Their mother, though not as obviously caked and clotted with filth as her boys, seemed to be filthy with secrets. She was thick-hipped and black-haired and wore huge glasses and colorful faded sashes tied at her waist. She favored dark denim pantsuits and she smoked up hand-rolled cigarettes one after the other. She was ugly and beautiful and fat and curved and she did not wear lipstick neatly like Mother wore lipstick. She spent hours behind the closed door of her room listening to monotonous and eerie orchestral music. She read strange books. She was quiet and sullen and cursed at her boys and humiliated and hated them. She took to me instantly, foisting her boys off upon me on many a hot afternoon and staring strangely after me as we fled into the woods....

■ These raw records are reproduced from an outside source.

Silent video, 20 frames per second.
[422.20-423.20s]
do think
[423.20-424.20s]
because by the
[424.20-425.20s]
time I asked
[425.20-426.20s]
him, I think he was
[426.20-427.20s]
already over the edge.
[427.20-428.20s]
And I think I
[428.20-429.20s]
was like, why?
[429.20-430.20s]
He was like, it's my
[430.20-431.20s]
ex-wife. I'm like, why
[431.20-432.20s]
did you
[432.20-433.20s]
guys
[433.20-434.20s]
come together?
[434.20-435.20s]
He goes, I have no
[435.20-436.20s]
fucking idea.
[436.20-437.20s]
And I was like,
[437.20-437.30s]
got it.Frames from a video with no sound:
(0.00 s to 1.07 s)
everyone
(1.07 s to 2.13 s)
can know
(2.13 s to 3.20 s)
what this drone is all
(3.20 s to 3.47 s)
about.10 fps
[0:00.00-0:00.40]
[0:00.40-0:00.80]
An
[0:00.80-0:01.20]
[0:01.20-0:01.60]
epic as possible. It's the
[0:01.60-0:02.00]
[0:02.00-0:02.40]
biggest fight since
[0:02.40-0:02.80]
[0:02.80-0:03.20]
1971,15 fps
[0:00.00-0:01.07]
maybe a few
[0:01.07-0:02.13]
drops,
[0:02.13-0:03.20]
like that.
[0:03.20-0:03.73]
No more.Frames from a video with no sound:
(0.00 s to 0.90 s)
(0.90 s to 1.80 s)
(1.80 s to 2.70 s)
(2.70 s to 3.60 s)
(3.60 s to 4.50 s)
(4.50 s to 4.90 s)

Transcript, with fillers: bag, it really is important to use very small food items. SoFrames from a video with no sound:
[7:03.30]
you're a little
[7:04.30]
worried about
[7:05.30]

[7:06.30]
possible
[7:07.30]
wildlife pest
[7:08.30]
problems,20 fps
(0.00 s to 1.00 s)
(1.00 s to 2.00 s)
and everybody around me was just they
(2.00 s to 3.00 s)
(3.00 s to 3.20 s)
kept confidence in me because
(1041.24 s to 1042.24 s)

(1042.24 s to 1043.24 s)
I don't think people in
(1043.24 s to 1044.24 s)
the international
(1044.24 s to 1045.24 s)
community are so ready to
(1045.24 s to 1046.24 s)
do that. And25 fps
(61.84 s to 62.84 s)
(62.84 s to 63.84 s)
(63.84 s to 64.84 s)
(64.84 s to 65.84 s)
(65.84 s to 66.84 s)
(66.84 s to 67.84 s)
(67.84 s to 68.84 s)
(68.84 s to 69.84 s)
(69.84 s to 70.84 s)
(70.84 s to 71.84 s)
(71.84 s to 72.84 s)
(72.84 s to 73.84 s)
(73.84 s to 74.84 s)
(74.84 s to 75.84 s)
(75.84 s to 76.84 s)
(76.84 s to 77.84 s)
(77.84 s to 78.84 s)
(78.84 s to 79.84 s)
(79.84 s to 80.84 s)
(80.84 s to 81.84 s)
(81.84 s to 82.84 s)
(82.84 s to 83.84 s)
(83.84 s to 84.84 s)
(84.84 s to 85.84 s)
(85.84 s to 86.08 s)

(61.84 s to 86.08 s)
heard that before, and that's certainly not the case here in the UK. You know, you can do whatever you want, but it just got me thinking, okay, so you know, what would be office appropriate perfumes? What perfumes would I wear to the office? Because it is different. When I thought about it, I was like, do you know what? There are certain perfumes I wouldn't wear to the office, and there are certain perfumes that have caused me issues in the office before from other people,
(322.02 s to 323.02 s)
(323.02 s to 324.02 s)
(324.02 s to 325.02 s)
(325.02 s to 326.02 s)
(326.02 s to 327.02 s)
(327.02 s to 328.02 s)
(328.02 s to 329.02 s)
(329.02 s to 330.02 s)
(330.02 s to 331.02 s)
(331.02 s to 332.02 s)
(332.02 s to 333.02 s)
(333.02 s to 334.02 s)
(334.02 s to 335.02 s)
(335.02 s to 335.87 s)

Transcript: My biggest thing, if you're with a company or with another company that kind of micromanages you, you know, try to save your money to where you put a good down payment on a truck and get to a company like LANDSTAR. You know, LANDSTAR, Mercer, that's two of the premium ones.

But "when I was a boy – a broadcast" is not simply a memory of the benighted Dempsey family. The narrator peels back and displays something more than lumpen crudity; this is a family, particularly a mother, diagnosed as a social disease:
....I turned to leave and She beckoned me from the doorway. She was wearing a ratty pink robe that hung open obscenely. Its browned sash curled like a snake at her feet. I seem to remember--though it cannot be--that a newly lit cigarette jutted from between her disturbingly large big toe and its curled neighbor, sending a seductive tendril of smoke up past the webbed blue veins of her thighs, past the sweaty cramped horizons of her belly, past the glitter stuck in clumps between her ample, dangling breasts, past her eyes, one of which twitched, past her hair, which was greasy and brown and frayed. I turned again to run and fainted dead away....
It quickly follows, however, that the social disease has conquered more than the Dempsey family. The narrator begins to get a sense of the rest of the iceberg:
....I cannot describe what was happening to me when I woke. It was my dream come true and my nightmare. Her face pushed into me everywhere. She pulled from me pleasures I'd never imagined and pulled and bit at my skin angrily until I shrieked and pulled away in pain and shame. Cigarettes lay broken and smoking in ashtrays all over the room. There must have been scores of them, providing ample light to see the faces watching us from all the corners of the room. I thought I saw Guy grappling with my father over scraps of raw meat. I remember a clock whose face was an obscene caricature of a black man, another whose hands were crudely rendered pricks. I remember a dog rolling on a milk-soaked carpet, its belly a mass of grotesque breasts. She saw me looking frantically about the room and covered my eyes with her hand, which smelled of sex and nicotine
There was music playing, I remember, and there were whispers and bursts of jeering laughter. I think at one point a dog lapped at the bottom of my foot. I endured a cigarette burn whose ghost still haunts my eyebrow. I remember the sounds of someone vomiting. But mostly there was her, from every angle and in deep in every fold. Our bodies roiled and boiled and pushed into each other unspeakably. I was terrified of her, and terrified that it would end. I was sure I would die, for there were long stretches of time when her flesh filled my throat and seemed to be on the verge of somehow invading my very lungs. I wanted to die, and I wanted to go on forever....
At this point "when i was a boy – a broadcast" is about two pages from its pulverizing climax. I won't spoil it by describing it here, but the narrator both descends to and supercedes his community's depravities and crapulence.
Gateways to Abomination is not a reassuring book. It does not try to make the reader comfortable, even at the end. Bartlett's goal - a goal achieved - is to curdle readerly confidence in our own senses, our judgment, and in our apprehension of the world outside stories.